An experimental and theoretical high temperature kinetic study of the thermal unimolecular dissociation of fluoroethane

Abstract

The thermal dissociation of fluoroethane has been studied using shock tube (ST)/time-of-flight mass spectrometry (TOF-MS) at 500 and 1200 Torr over the temperature range 1200–1550 K. The ST/TOF-MS experiments confirm that elimination of HF is the only reaction channel and rate coefficients for this reaction were extracted from concentration/time profiles derived from the mass spectra. Results from a novel diaphragmless shock tube coupled to the TOF-MS are also presented and demonstrate the unique ability of this apparatus to generate sufficiently reproducible shock waves that signal averaging can be performed over multiple experiments; something that is not possible with a conventional shock tube.

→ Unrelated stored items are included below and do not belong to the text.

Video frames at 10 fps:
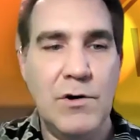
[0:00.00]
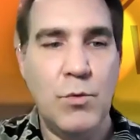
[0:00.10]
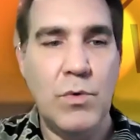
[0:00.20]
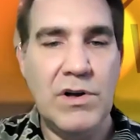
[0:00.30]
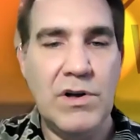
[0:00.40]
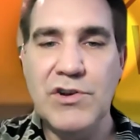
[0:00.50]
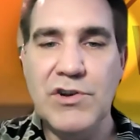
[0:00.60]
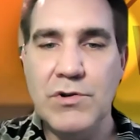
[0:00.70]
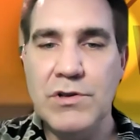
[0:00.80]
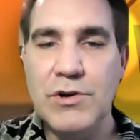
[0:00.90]
While you're
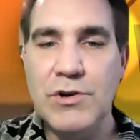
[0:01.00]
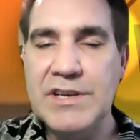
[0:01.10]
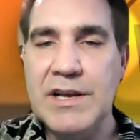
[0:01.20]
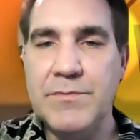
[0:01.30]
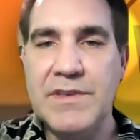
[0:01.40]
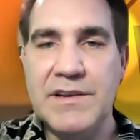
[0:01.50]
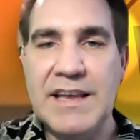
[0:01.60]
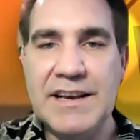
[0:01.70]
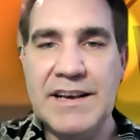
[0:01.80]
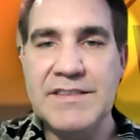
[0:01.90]
looking up the
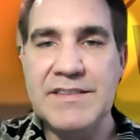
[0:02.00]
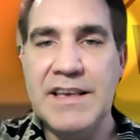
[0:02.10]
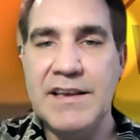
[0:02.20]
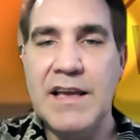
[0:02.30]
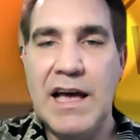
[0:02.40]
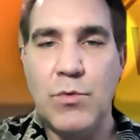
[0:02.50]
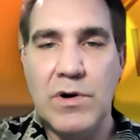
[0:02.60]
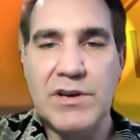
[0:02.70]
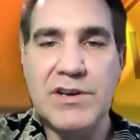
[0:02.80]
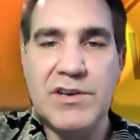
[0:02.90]
next thing, I
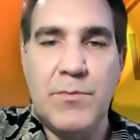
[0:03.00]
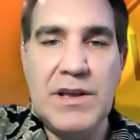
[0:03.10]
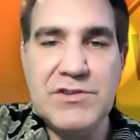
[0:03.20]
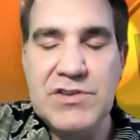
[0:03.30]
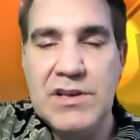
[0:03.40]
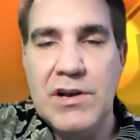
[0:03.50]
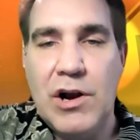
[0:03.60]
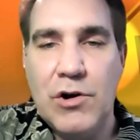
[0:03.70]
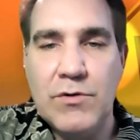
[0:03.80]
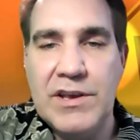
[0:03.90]
wanted to mention
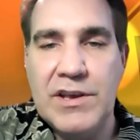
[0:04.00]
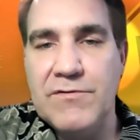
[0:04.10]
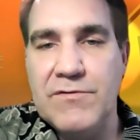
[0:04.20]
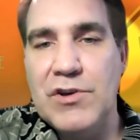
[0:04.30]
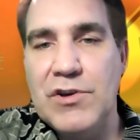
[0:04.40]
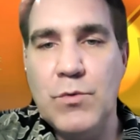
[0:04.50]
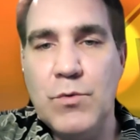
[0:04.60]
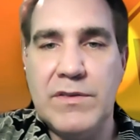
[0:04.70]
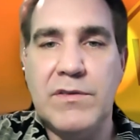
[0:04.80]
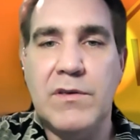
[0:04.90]
our interview
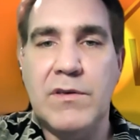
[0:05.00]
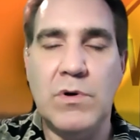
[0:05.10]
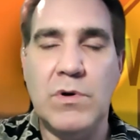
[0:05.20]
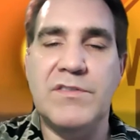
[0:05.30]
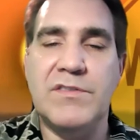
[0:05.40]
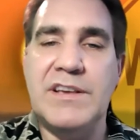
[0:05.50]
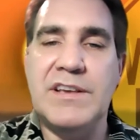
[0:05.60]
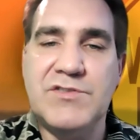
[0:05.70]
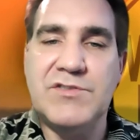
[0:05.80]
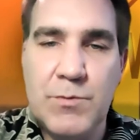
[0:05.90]
with one of the
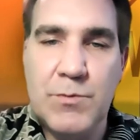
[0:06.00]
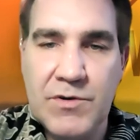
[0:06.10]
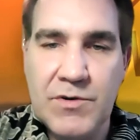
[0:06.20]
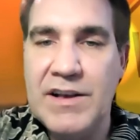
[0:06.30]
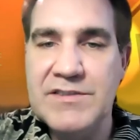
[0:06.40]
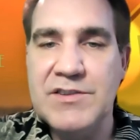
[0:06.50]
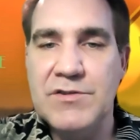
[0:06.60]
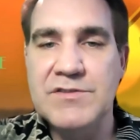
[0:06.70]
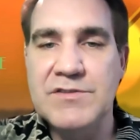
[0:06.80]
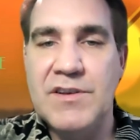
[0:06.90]

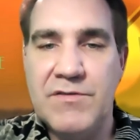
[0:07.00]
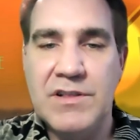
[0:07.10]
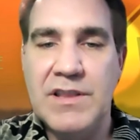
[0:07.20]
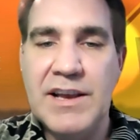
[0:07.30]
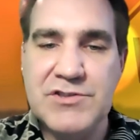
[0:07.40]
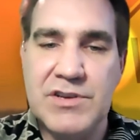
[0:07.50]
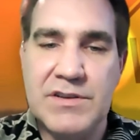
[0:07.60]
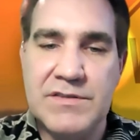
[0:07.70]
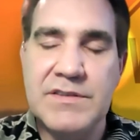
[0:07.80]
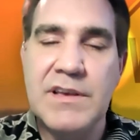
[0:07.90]
supervisors of
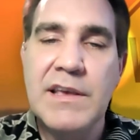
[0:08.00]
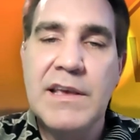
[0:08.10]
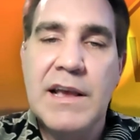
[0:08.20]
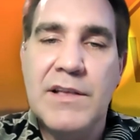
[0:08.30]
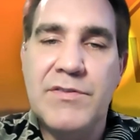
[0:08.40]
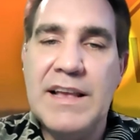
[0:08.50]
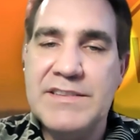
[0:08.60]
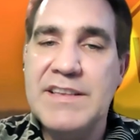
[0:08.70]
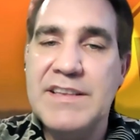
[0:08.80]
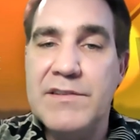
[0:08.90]
elections that
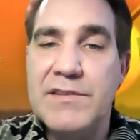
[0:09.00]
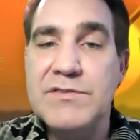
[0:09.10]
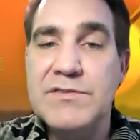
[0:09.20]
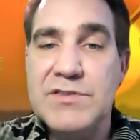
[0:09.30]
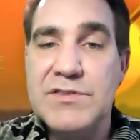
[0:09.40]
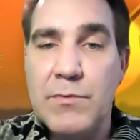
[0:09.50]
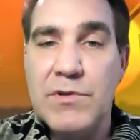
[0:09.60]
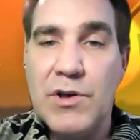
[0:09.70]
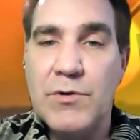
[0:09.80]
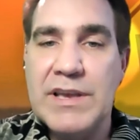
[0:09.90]
said some
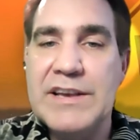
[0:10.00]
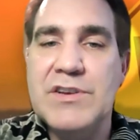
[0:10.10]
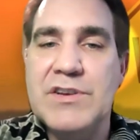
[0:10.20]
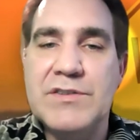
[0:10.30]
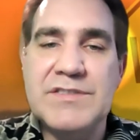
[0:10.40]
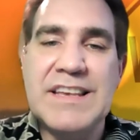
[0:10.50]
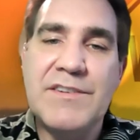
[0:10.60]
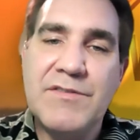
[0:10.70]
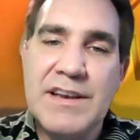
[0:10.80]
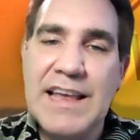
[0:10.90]
locations
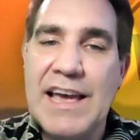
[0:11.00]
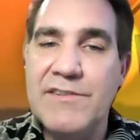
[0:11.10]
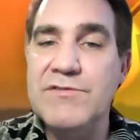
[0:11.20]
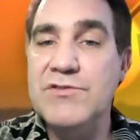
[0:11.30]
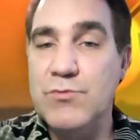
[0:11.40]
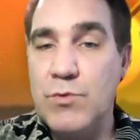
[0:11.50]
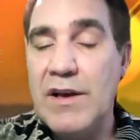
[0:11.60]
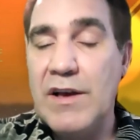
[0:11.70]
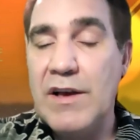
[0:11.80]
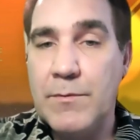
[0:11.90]
even have
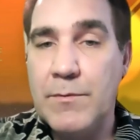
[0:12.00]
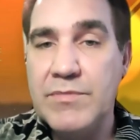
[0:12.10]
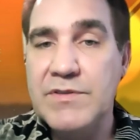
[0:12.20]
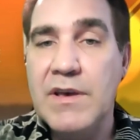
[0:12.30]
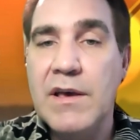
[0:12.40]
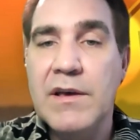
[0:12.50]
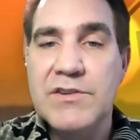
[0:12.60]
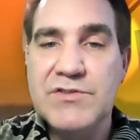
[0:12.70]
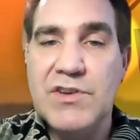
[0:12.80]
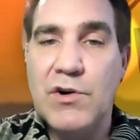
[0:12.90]
drive ups
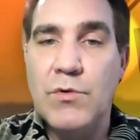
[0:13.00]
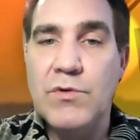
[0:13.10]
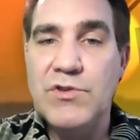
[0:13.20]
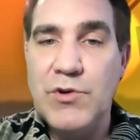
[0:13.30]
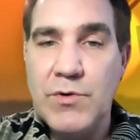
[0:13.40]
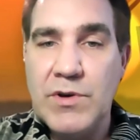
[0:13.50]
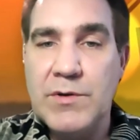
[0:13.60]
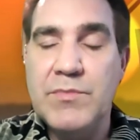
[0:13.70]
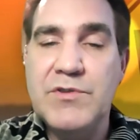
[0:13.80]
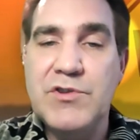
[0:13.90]
so you
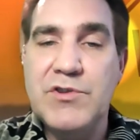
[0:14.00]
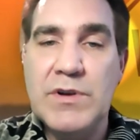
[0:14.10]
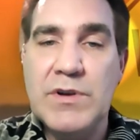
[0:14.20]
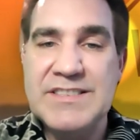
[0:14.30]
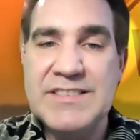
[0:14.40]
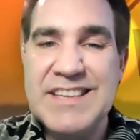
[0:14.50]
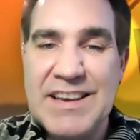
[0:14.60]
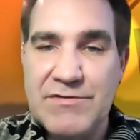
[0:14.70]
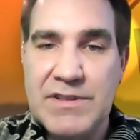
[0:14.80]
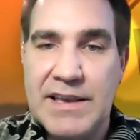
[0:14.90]
can do it
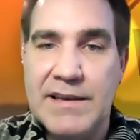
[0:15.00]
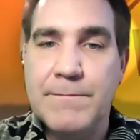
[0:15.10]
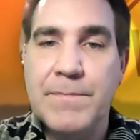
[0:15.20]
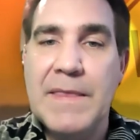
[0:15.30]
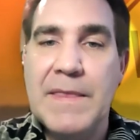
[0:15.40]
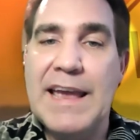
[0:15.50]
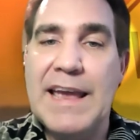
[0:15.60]
safely, and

The dissociation is also studied with ab initio transition state theory based master equation simulations. A modest increase in the calculated barrier height (i.e., by 1 kcal mol⁻¹) yields predicted high pressure rate coefficients that are in good agreement with the existing literature data. The present pressure dependent observations are accurately reproduced for a downwards energy transfer for neon at 1200 to 1500 K of ∼270 cm⁻¹, which is somewhat smaller than that found in previous studies on fluorinated ethanes with the same bath gases.